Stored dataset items
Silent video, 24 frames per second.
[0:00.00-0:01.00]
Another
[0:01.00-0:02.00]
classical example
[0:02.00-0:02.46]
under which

==

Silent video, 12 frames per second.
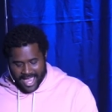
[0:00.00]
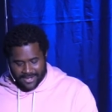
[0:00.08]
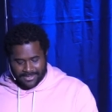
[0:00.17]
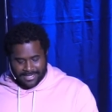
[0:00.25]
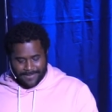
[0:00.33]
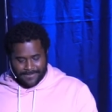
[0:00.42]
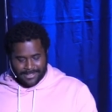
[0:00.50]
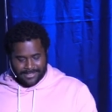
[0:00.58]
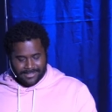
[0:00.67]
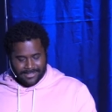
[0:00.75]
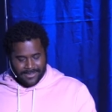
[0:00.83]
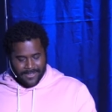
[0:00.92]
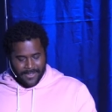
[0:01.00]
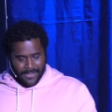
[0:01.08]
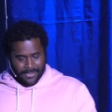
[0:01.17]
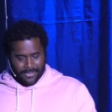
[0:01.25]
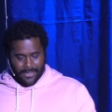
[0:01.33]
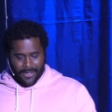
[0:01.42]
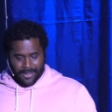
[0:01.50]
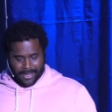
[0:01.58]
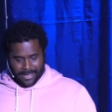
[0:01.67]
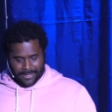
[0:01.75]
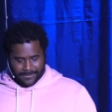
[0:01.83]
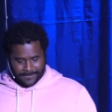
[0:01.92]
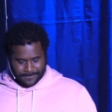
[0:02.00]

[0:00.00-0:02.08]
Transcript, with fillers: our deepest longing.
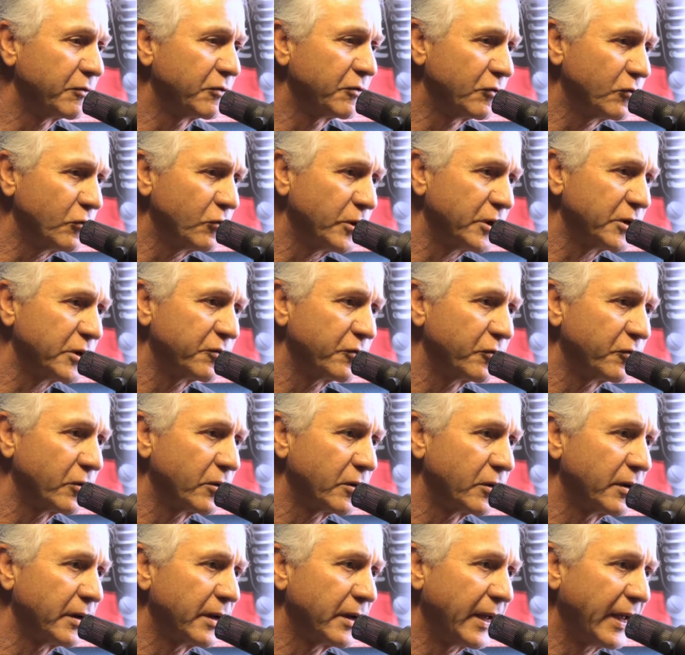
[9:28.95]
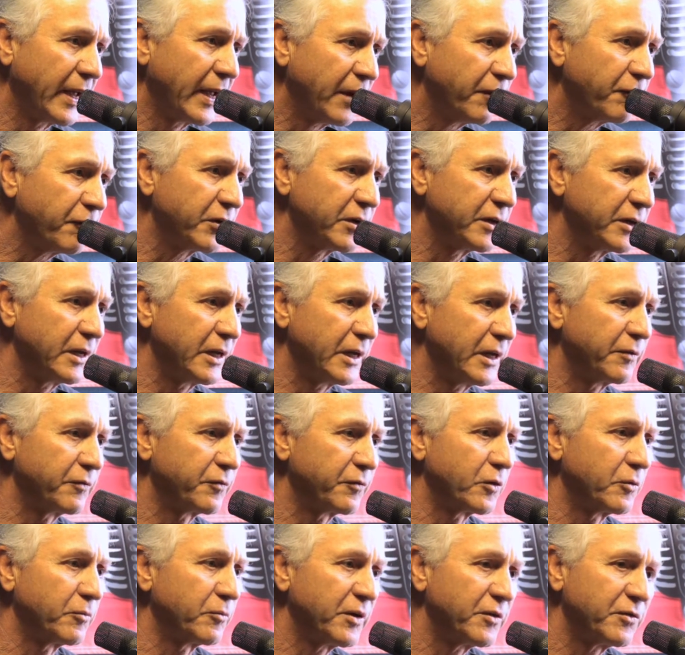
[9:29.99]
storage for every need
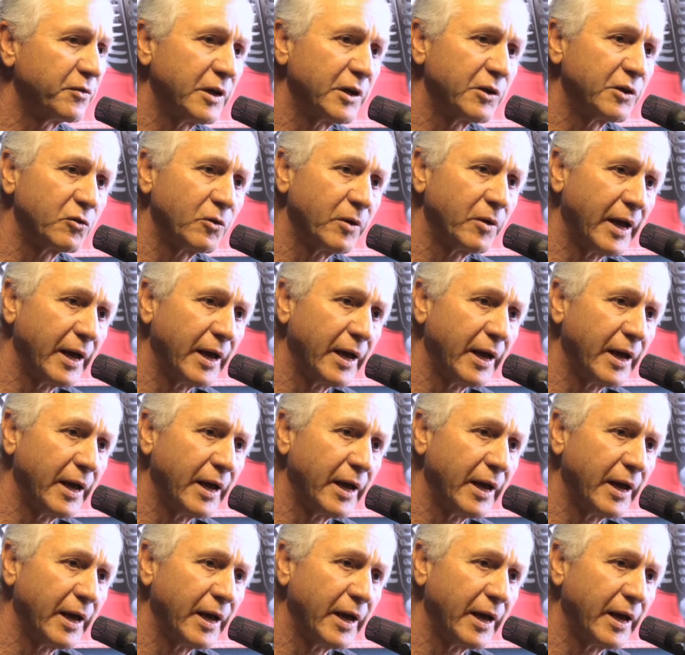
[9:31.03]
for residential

_ACTION ITEM_
Look through the records above and report how many lines hold the word "video", giving only the number.

_ANSWER SPACE_
2